RNAV/RNP procedures may permit descent to ILS-like minimums into airports not having infrastructure such as runway approach and centerline lights.
NextGen/SESAR hazard condition: Pilot must navigate to RNAV/RNP route. Associated human performance hazard: Pilot deviates from departure route or navigates to the wrong route without being able to cross verify.

Increasingly heterogeneous vehicles with varying capabilities could put strain on operating systems. GNSS integration in COM/NAV architecture : VHF jamming GPS with poor antenna cables hardening and nasty connectors creating GPS Flags, bad interfaces between GNSS receivers displays and A.P.

ATC requesting direct to other WP than published add workload and possibility of pilot’s errors.

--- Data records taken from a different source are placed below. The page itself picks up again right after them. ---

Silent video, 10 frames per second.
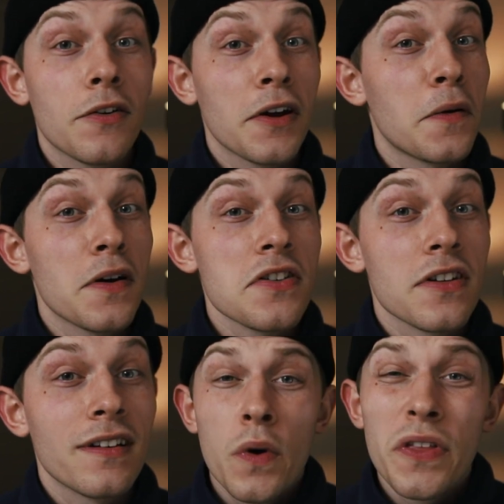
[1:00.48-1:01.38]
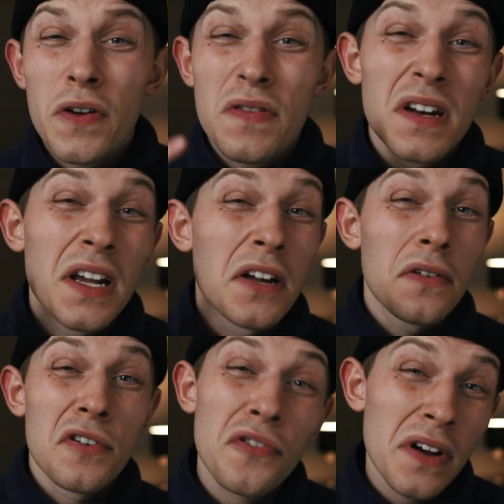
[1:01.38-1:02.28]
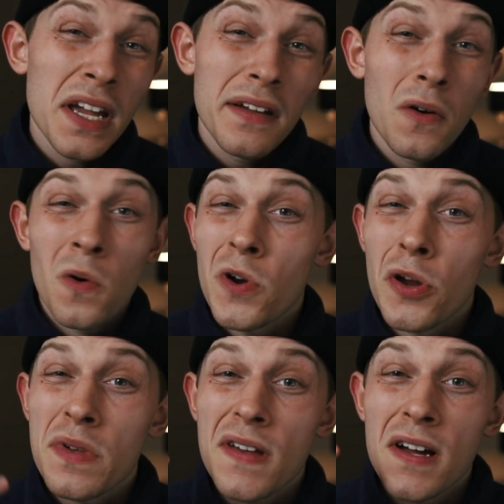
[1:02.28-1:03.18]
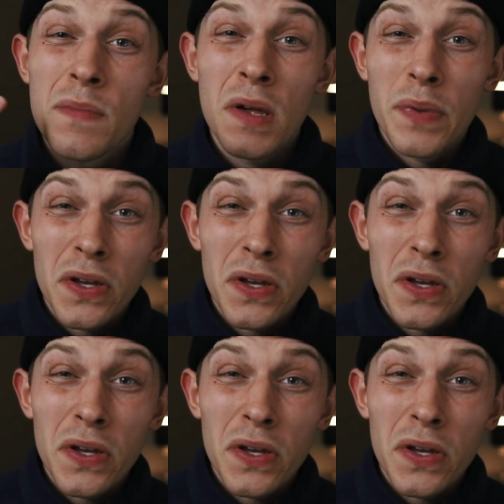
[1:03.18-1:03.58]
Great question. Whether you're sitting under a tree, or you're beside a big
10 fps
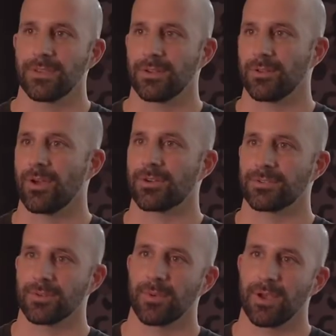and their
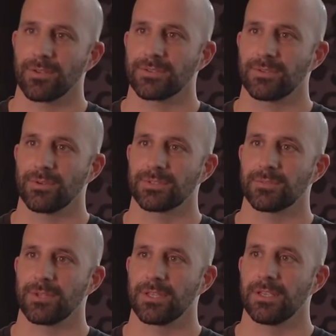long-term health. So
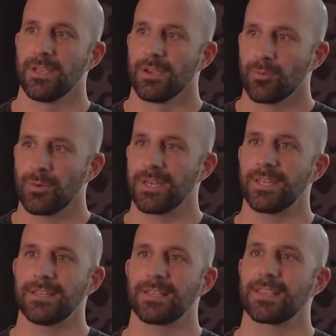ultimately, we
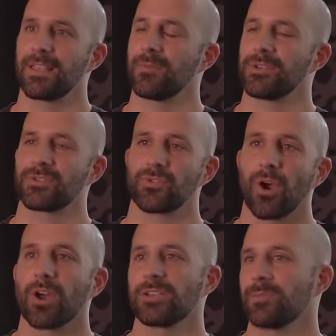need to get them as
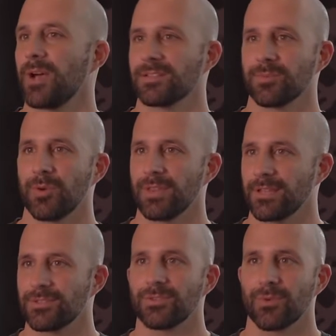strong as possible on
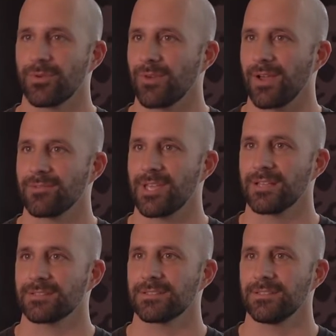that two twenty-five
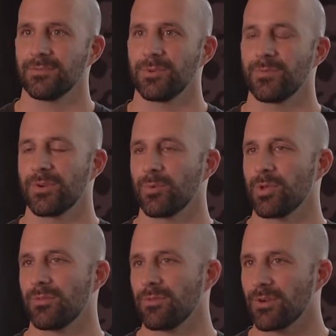test. And we feel
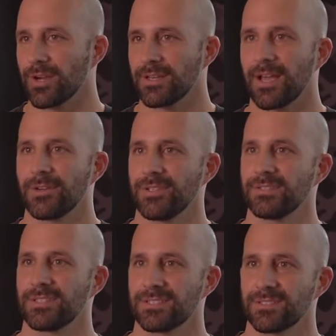we have a very dialed-in
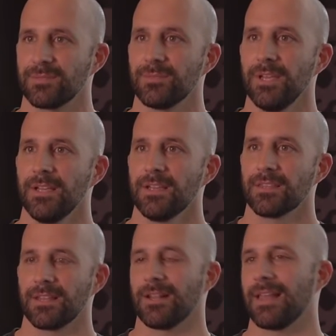system that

Corroborating sources and comments

2014 – Projections of utilization:

RNAV departures

Now at about 25% of all Part 121 departures

Estimated to be about 80% of all Part 121 departures in 2033

STAR arrivals

Now at about 28% of all Part 121 arrivals

Estimated to be 70% of all Part 121 arrivals in 2033

Sawyer, Michael, Ph.D., Berry, Katie, Ph.D., Blanding, Ryan, NextGen Human Hazard Assessment Report, TASC, Inc., Washington, DC, November 2010


A Safety Risk Management Panel (SRMP) met in March 2012, to evaluate potential hazards, assess risk, and develop mitigation strategies, as necessary, pertaining to the use of 3600’ spaced runways found within the National Airspace System (NAS). The results of the GPS required RNAV/RNP analysis are being provided to the SRMP with the intent of having this capability included in final Safety Risk Management Document (SRMD). (Dated 2016, this press release from Japan’s Ministry of Land, Infrastructure, Transport, and Tourism announces the creation of a low-altitude RNAV route exclusively for smaller aircraft. The route guides airplanes between Oshima Island and Hachijyojima Island.) (2017 update on RNAV. Wide-Area Augmentation Systems for GPS have increased its proficiency for navigation, and 197 new RNAV systems were implemented in FY 2016 alone. The goal is to implement RNAV throughout the National Airspace System.)